What is being asked: Take the lines from the one with "(343.33 s to 344.33 s)" through the last line of the material below and write them out exactly, without any pictures.

Working data:
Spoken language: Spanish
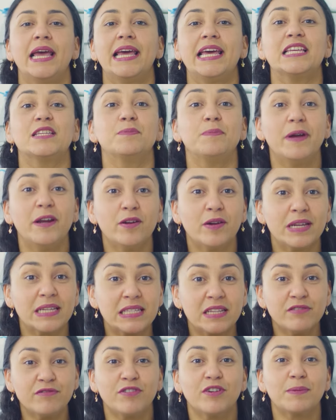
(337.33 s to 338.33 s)
Espero que
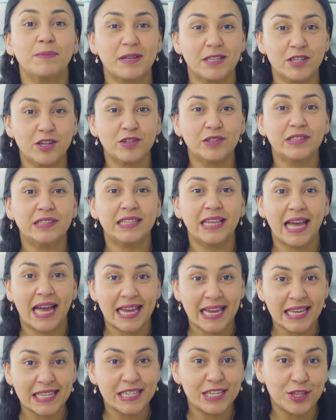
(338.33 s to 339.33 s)
esta información te
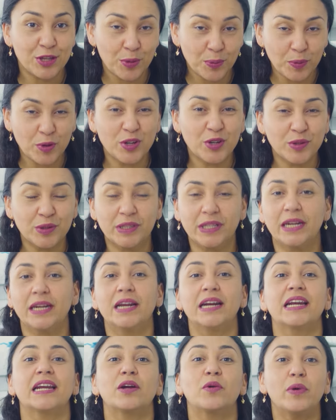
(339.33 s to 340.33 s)
haya sido muy útil.
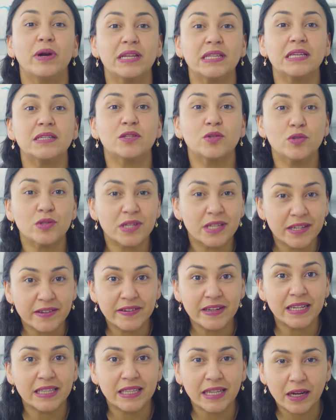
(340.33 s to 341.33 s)
Recuerda
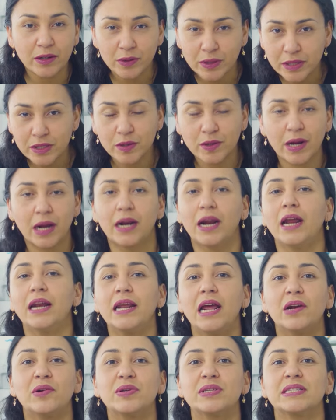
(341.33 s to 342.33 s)
suscribirte a nuestro canal
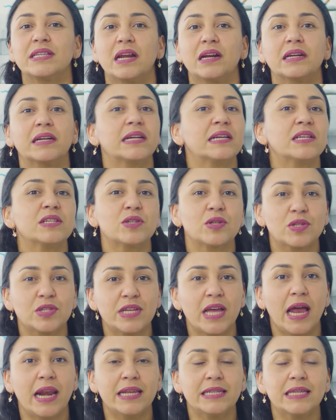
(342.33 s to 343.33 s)
y a nuestras redes
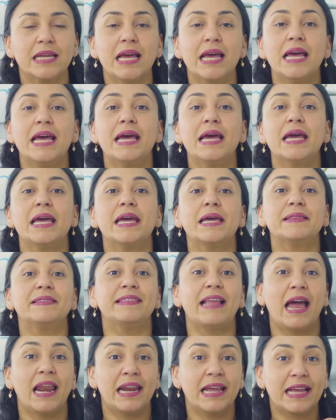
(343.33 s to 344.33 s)
sociales. Eh,
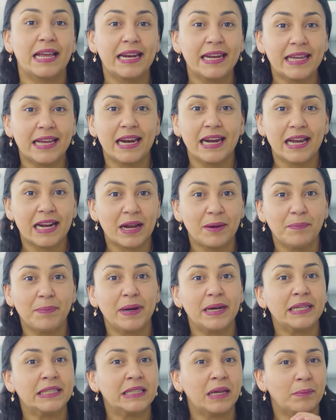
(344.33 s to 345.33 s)
dale click a la
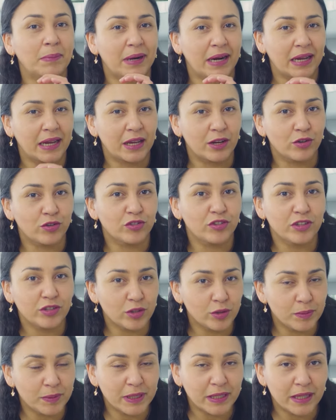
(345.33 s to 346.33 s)
campanita para que no se
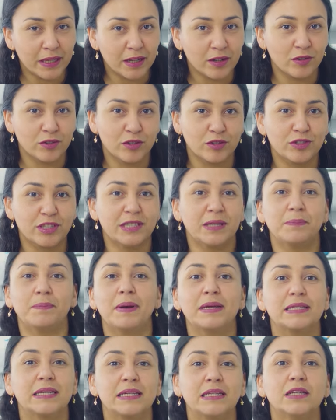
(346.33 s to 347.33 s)
te olviden o no se te
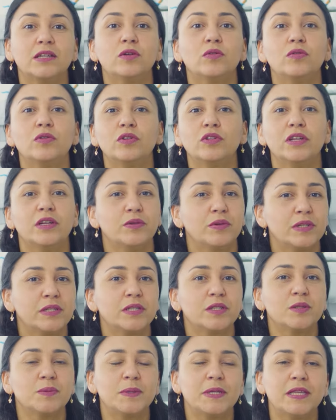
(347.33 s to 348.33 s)
pasen ninguno de
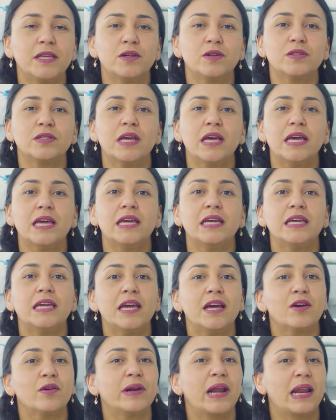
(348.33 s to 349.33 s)
nuestros videos y
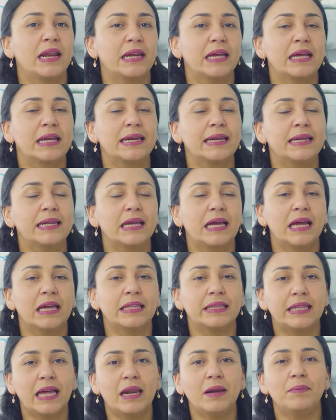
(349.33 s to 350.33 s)
en Oralne Clínica
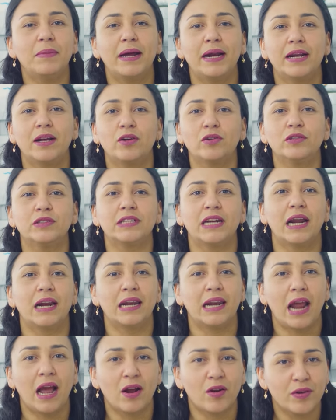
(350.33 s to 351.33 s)
Dental van a encontrar
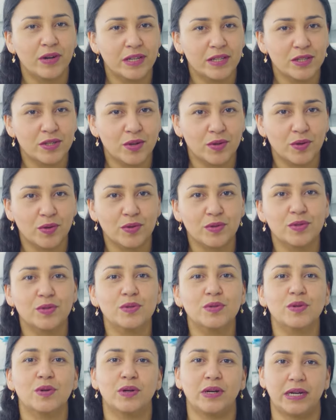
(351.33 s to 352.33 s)
la conexión con
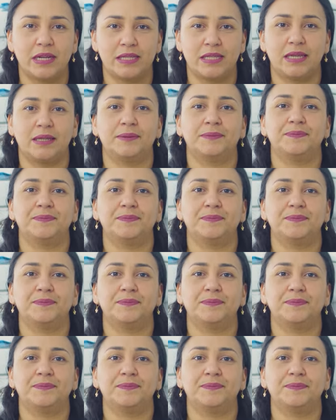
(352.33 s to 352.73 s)
su sonrisa.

Answer for the task:
(343.33 s to 344.33 s)
sociales. Eh,
(344.33 s to 345.33 s)
dale click a la
(345.33 s to 346.33 s)
campanita para que no se
(346.33 s to 347.33 s)
te olviden o no se te
(347.33 s to 348.33 s)
pasen ninguno de
(348.33 s to 349.33 s)
nuestros videos y
(349.33 s to 350.33 s)
en Oralne Clínica
(350.33 s to 351.33 s)
Dental van a encontrar
(351.33 s to 352.33 s)
la conexión con
(352.33 s to 352.73 s)
su sonrisa.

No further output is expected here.